[DATA FOR THIS TASK]
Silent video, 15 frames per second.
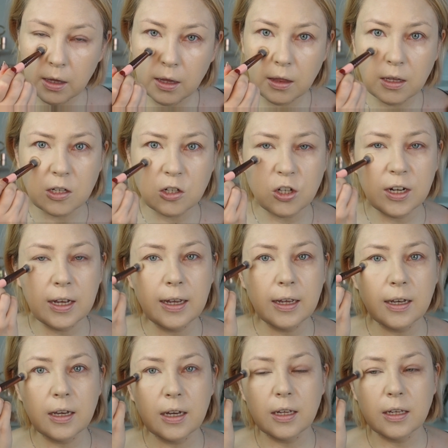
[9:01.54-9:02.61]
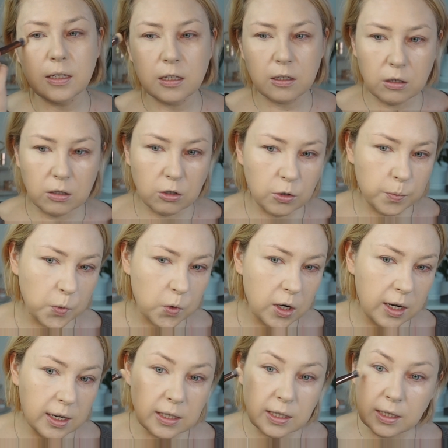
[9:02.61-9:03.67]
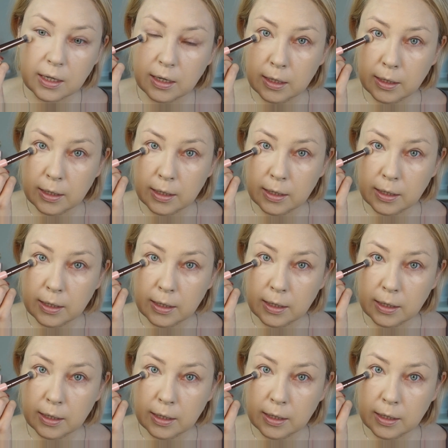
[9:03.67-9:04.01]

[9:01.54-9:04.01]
The shade is surprisingly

[PROBLEM STATEMENT]
The entries above are to be copied exactly, with every picture left out.

[SOLUTION TO THIS EXERCISE]
Silent video, 15 frames per second.
[9:01.54-9:02.61]
[9:02.61-9:03.67]
[9:03.67-9:04.01]

[9:01.54-9:04.01]
The shade is surprisingly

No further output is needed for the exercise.